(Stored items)

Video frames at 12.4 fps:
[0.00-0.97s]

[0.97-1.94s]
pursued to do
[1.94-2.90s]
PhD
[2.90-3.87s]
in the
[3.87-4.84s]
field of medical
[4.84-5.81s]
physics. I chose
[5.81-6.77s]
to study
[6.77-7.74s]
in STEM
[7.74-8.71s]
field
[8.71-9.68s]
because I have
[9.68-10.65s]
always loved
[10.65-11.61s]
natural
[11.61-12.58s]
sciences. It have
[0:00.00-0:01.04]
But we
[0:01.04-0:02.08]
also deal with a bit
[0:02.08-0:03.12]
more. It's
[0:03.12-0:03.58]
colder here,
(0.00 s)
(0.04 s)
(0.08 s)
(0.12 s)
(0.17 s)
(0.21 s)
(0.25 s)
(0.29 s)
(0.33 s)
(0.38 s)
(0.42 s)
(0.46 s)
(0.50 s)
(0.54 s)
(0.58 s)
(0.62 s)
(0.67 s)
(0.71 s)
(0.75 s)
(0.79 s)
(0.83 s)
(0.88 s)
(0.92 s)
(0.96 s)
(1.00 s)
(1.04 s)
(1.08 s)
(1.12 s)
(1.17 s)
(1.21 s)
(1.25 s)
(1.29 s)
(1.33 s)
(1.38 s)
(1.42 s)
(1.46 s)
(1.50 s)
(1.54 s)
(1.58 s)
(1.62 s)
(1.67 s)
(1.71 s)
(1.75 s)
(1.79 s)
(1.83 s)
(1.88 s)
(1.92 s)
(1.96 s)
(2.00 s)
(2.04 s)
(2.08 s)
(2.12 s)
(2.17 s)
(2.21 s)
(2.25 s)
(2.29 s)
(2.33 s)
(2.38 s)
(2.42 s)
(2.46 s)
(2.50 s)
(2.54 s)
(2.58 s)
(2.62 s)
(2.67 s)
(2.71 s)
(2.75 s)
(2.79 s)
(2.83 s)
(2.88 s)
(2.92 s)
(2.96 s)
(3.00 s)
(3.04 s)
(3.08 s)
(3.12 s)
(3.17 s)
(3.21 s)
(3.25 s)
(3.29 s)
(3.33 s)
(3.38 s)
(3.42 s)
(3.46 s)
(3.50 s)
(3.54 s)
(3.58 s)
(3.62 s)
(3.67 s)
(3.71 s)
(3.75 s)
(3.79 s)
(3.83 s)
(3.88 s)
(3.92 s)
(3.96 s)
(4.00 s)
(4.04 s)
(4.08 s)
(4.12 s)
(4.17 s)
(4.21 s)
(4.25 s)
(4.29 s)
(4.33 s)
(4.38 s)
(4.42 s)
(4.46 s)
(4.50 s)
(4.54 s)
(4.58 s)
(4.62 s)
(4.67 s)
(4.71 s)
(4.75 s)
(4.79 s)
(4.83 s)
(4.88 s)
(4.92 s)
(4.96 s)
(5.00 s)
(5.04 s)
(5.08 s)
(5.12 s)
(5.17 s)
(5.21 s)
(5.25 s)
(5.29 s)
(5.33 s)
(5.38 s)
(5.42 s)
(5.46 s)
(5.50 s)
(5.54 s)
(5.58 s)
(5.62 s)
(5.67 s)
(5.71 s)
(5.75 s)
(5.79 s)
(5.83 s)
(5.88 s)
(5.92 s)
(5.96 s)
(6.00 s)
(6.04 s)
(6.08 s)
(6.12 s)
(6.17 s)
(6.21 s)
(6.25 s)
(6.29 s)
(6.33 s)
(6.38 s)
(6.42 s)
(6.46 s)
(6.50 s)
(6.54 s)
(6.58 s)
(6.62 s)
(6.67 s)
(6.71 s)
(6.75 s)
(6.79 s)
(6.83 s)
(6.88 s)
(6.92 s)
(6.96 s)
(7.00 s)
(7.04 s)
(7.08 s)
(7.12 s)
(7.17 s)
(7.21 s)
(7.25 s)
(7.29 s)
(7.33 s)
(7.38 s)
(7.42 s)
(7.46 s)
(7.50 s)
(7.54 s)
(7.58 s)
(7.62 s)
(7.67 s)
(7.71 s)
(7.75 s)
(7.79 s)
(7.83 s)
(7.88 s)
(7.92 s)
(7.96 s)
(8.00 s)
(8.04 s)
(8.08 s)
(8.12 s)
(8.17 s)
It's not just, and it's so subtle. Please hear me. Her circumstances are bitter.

▶ [WHAT THE EXERCISE ASKS]: Letter for letter, copy all of the entries above.

▶ [REPLY]:
Video frames at 12.4 fps:
[0.00-0.97s]

[0.97-1.94s]
pursued to do
[1.94-2.90s]
PhD
[2.90-3.87s]
in the
[3.87-4.84s]
field of medical
[4.84-5.81s]
physics. I chose
[5.81-6.77s]
to study
[6.77-7.74s]
in STEM
[7.74-8.71s]
field
[8.71-9.68s]
because I have
[9.68-10.65s]
always loved
[10.65-11.61s]
natural
[11.61-12.58s]
sciences. It have
[0:00.00-0:01.04]
But we
[0:01.04-0:02.08]
also deal with a bit
[0:02.08-0:03.12]
more. It's
[0:03.12-0:03.58]
colder here,
(0.00 s)
(0.04 s)
(0.08 s)
(0.12 s)
(0.17 s)
(0.21 s)
(0.25 s)
(0.29 s)
(0.33 s)
(0.38 s)
(0.42 s)
(0.46 s)
(0.50 s)
(0.54 s)
(0.58 s)
(0.62 s)
(0.67 s)
(0.71 s)
(0.75 s)
(0.79 s)
(0.83 s)
(0.88 s)
(0.92 s)
(0.96 s)
(1.00 s)
(1.04 s)
(1.08 s)
(1.12 s)
(1.17 s)
(1.21 s)
(1.25 s)
(1.29 s)
(1.33 s)
(1.38 s)
(1.42 s)
(1.46 s)
(1.50 s)
(1.54 s)
(1.58 s)
(1.62 s)
(1.67 s)
(1.71 s)
(1.75 s)
(1.79 s)
(1.83 s)
(1.88 s)
(1.92 s)
(1.96 s)
(2.00 s)
(2.04 s)
(2.08 s)
(2.12 s)
(2.17 s)
(2.21 s)
(2.25 s)
(2.29 s)
(2.33 s)
(2.38 s)
(2.42 s)
(2.46 s)
(2.50 s)
(2.54 s)
(2.58 s)
(2.62 s)
(2.67 s)
(2.71 s)
(2.75 s)
(2.79 s)
(2.83 s)
(2.88 s)
(2.92 s)
(2.96 s)
(3.00 s)
(3.04 s)
(3.08 s)
(3.12 s)
(3.17 s)
(3.21 s)
(3.25 s)
(3.29 s)
(3.33 s)
(3.38 s)
(3.42 s)
(3.46 s)
(3.50 s)
(3.54 s)
(3.58 s)
(3.62 s)
(3.67 s)
(3.71 s)
(3.75 s)
(3.79 s)
(3.83 s)
(3.88 s)
(3.92 s)
(3.96 s)
(4.00 s)
(4.04 s)
(4.08 s)
(4.12 s)
(4.17 s)
(4.21 s)
(4.25 s)
(4.29 s)
(4.33 s)
(4.38 s)
(4.42 s)
(4.46 s)
(4.50 s)
(4.54 s)
(4.58 s)
(4.62 s)
(4.67 s)
(4.71 s)
(4.75 s)
(4.79 s)
(4.83 s)
(4.88 s)
(4.92 s)
(4.96 s)
(5.00 s)
(5.04 s)
(5.08 s)
(5.12 s)
(5.17 s)
(5.21 s)
(5.25 s)
(5.29 s)
(5.33 s)
(5.38 s)
(5.42 s)
(5.46 s)
(5.50 s)
(5.54 s)
(5.58 s)
(5.62 s)
(5.67 s)
(5.71 s)
(5.75 s)
(5.79 s)
(5.83 s)
(5.88 s)
(5.92 s)
(5.96 s)
(6.00 s)
(6.04 s)
(6.08 s)
(6.12 s)
(6.17 s)
(6.21 s)
(6.25 s)
(6.29 s)
(6.33 s)
(6.38 s)
(6.42 s)
(6.46 s)
(6.50 s)
(6.54 s)
(6.58 s)
(6.62 s)
(6.67 s)
(6.71 s)
(6.75 s)
(6.79 s)
(6.83 s)
(6.88 s)
(6.92 s)
(6.96 s)
(7.00 s)
(7.04 s)
(7.08 s)
(7.12 s)
(7.17 s)
(7.21 s)
(7.25 s)
(7.29 s)
(7.33 s)
(7.38 s)
(7.42 s)
(7.46 s)
(7.50 s)
(7.54 s)
(7.58 s)
(7.62 s)
(7.67 s)
(7.71 s)
(7.75 s)
(7.79 s)
(7.83 s)
(7.88 s)
(7.92 s)
(7.96 s)
(8.00 s)
(8.04 s)
(8.08 s)
(8.12 s)
(8.17 s)
It's not just, and it's so subtle. Please hear me. Her circumstances are bitter.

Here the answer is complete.